El gasto público no será lo que es

El gasto público no será lo que es
La política fiscal del año que viene ya no será decisiva en cuanto a la tracción del crecimiento. Así lo afirmó el viceministro de Economía en el inicio del tratamiento del Presupuesto 2010 en el Congreso. La inversión privada y las exportaciones serán clave.
El Ministerio de Economía reconoció que el crecimiento de la actividad económica el próximo año no se sostendrá en la expansión del gasto público –aunque seguirán las inversiones en obras– sino que se dará a partir de una recuperación de las exportaciones y de la inversión privada. Así lo manifestaron ayer Roberto Felleti, viceministro y secretario de Política Económica, y Juan Carlos Pezoa, secretario de Hacienda, durante su presentación en la Comisión de Presupuesto de la Cámara baja.

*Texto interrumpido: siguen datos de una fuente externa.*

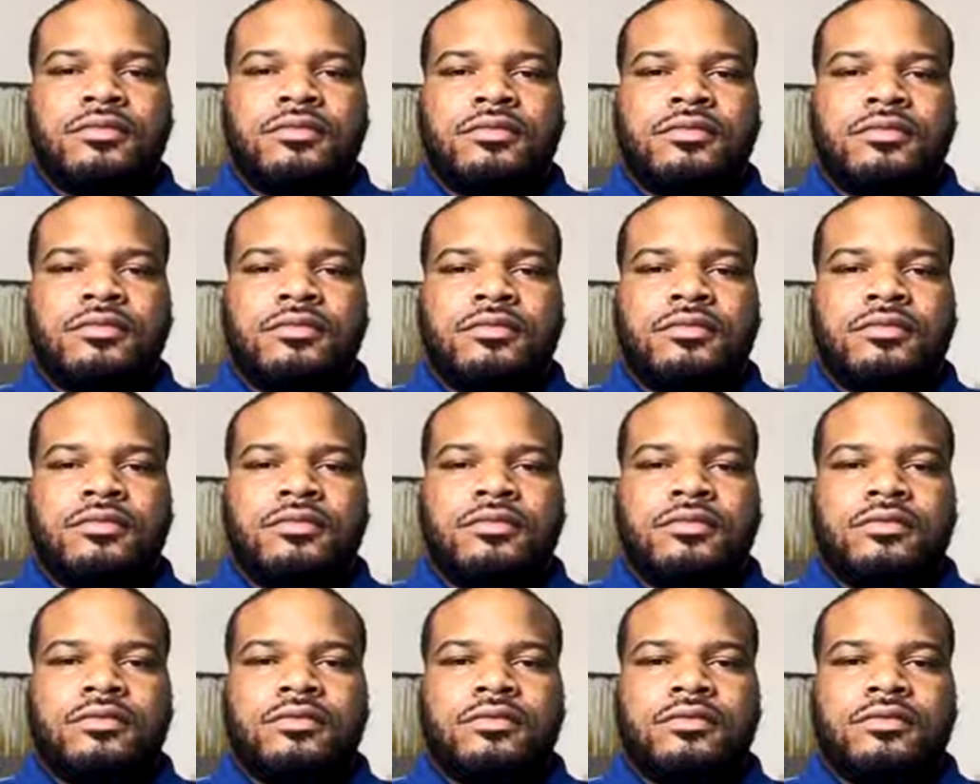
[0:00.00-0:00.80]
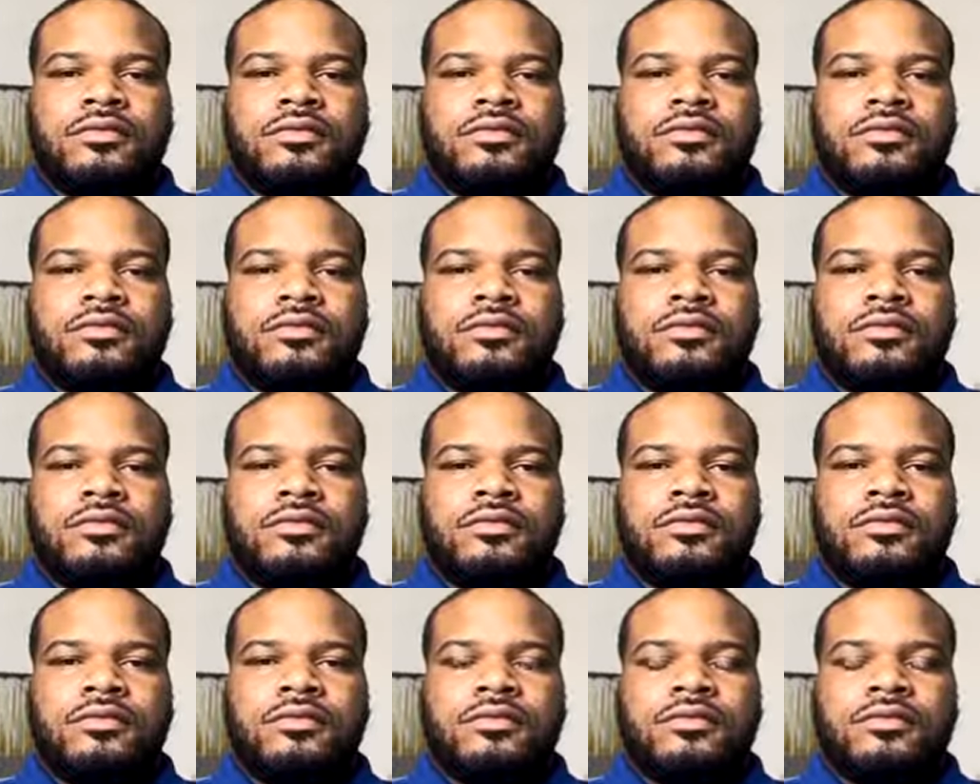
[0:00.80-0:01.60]

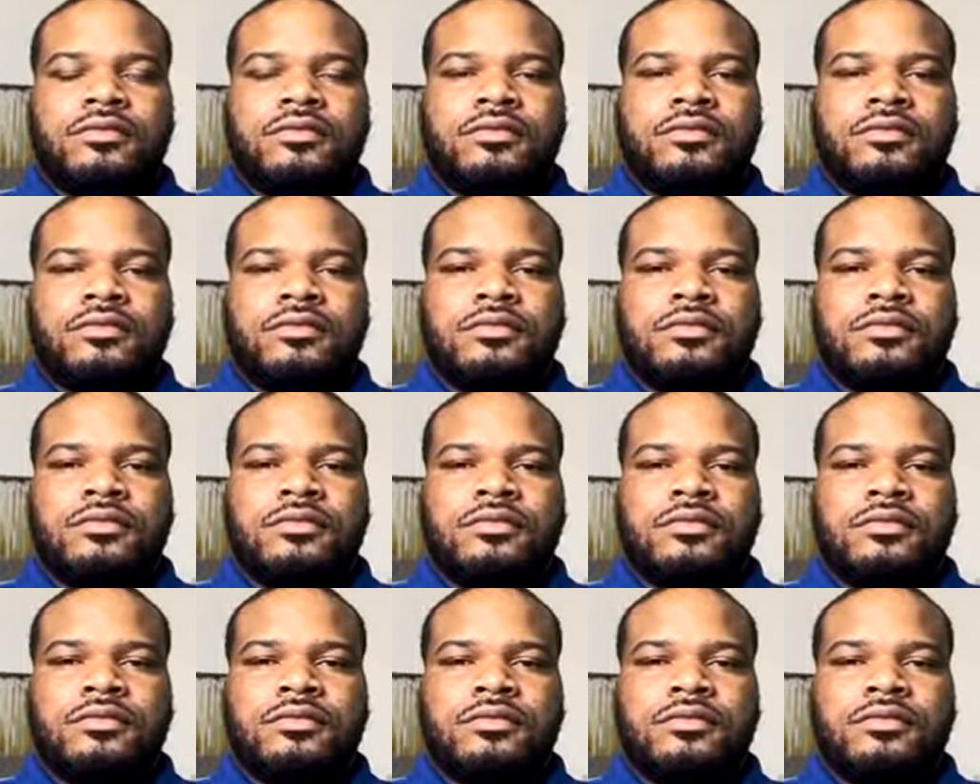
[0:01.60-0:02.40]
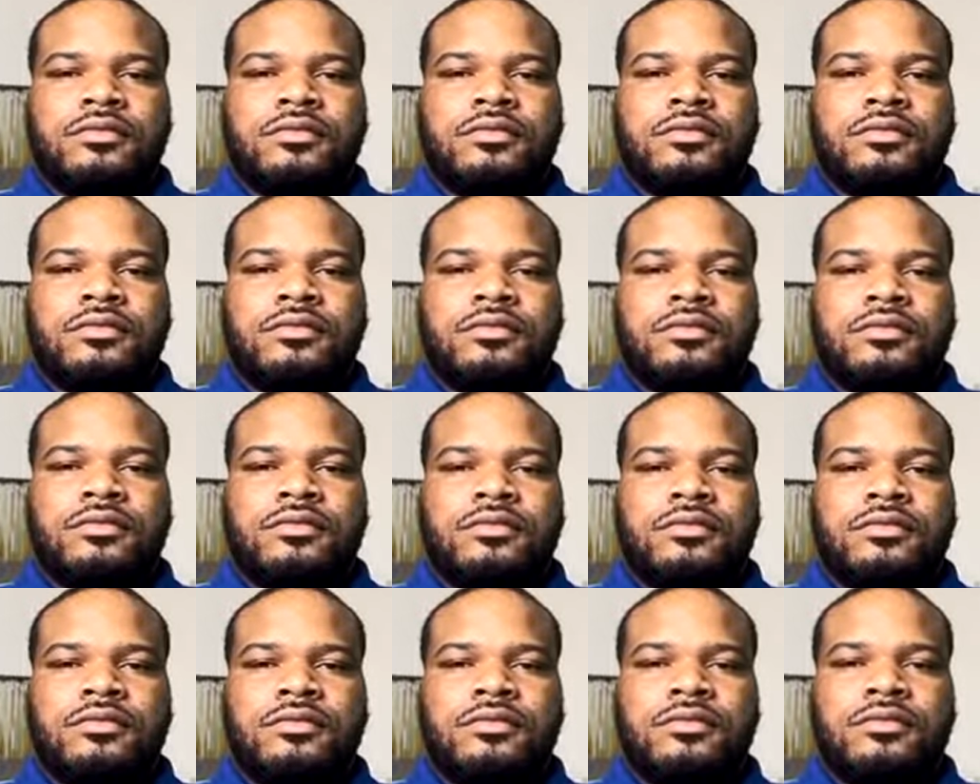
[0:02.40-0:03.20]

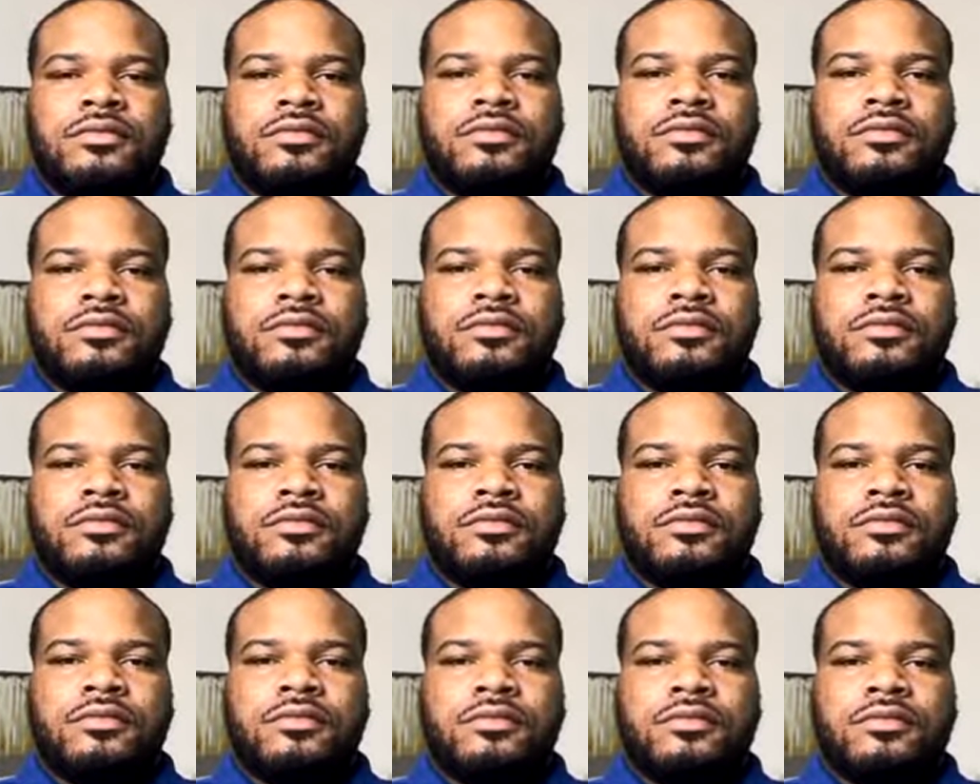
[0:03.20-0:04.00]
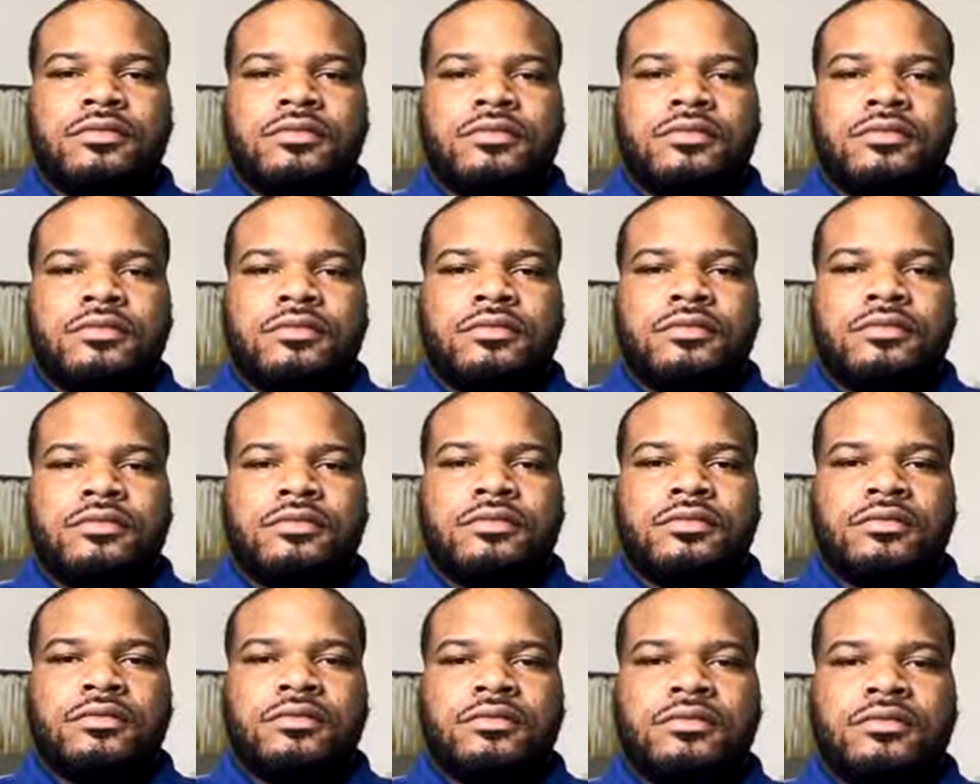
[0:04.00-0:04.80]

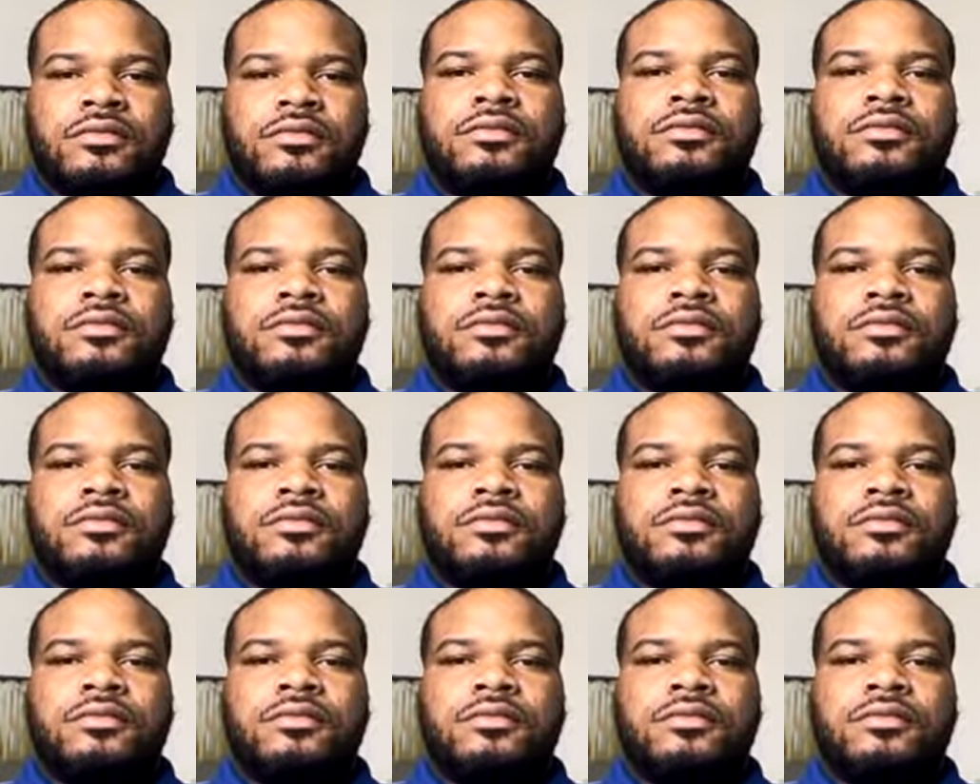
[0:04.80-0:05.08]
The person shown says nothing.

Según lo estipulado en el Presupuesto 2010, el gasto público crecerá 12,4 por ciento, cuando en ejercicios anteriores lo hacía a un ritmo del 30 por ciento. El Ejecutivo confía en una fuerte recuperación de los precios de los commodities, que se ve proyectado en un incremento de los derechos de exportación cercano al 35 por ciento, y un crecimiento de la inversión bruta interna del 8,2 por ciento, en contraste con la caída de la inversión del 12 por ciento proyectada para este año.

"La política fiscal del año que viene no será la decisiva en cuanto a la tracción del crecimiento", aseveró ayer Felleti. Según la argumentación de los funcionarios del Ministerio de Economía, el año próximo el consumo crecerá 2,7 por ciento –frente al actual aumento del 0,8 por ciento–, las exportaciones se incrementarán 8,4 por ciento y las importaciones, 7,4 por ciento.

Las ajustadas cuentas públicas para este año y las proyectadas para 2010 tendrán su impacto en las inversiones del Estado. Por eso el ritmo de crecimiento del gasto será menor al de otros años. Incluso, esta situación es la que empujó al Poder Ejecutivo a permitir el endeudamiento del Ministerio de Planificación para financiar una serie de obras "prioritarias" (ver aparte). Más allá de esta situación, el secretario de Hacienda salió al cruce de los diputados de la oposición que señalaron un "ajuste presupuestario".

"Los que dicen que éste es un presupuesto ortodoxo se equivocan. El gasto primario en términos reales se incrementará", aseveró Pezoa ante los diputados reunidos en comisión. Según el Presupuesto 2010, los gastos en infraestructura económica y social –transporte, energía, vivienda, agua potable, educación y ciencia y tecnología– serán de 27.239 millones de pesos, un incremento del 8,7 por ciento en relación con el previsto en el ejercicio 2009. El rubro energía tendrá el mayor aumento, cercano al 28 por ciento (6071 millones de pesos). Sin embargo, el ítem transporte se llevará la mayor cantidad de recursos: 9692 millones de pesos.

Una de las principales objeciones de la oposición es la escasa suba presupuestaria para el área de salud, teniendo en cuenta la experiencia de la gripe A y el dengue. Para 2010, se prevé una inversión en salud de 10.160 millones de pesos –frente a los 9900 millones proyectados para el Presupuesto 2009–. Sin embargo, el dato llamativo en esta área es el porcentaje de ejecución presupuestaria del primer semestre de 2009, que fue del 36 por ciento, una cifra exigua si se tienen en cuenta ambas epidemias. Según Pezoa, las inversiones que se están realizando para prevenir y atender mejor las consecuencias de las crisis sanitarias se verán reflejadas en los próximos ejercicios.

Las otras críticas de la oposición estuvieron relacionadas con las fuentes de financiamiento en relación con la deuda pública, la participación de la Anses en la economía y los déficit provinciales. Según Jorge Sarghini (Unión Peronista), el incremento del resultado primario proyectado para el año próximo –2,29 por ciento del PIB– "no resultaría suficiente para abordar los vencimientos de la deuda". Felleti fue el encargado de responderle: "No hay dificultades para afrontar los vencimientos de deuda, tanto para este año como para 2010".

En este sentido, el secretario de Política Económica aseguró que la intención de Economía de avanzar en las negociaciones con los holdouts y el Club de París no es para "tomar deuda con el objetivo de financiar un posible déficit fiscal" sino que apunta a "recuperar la inversión pública y privada".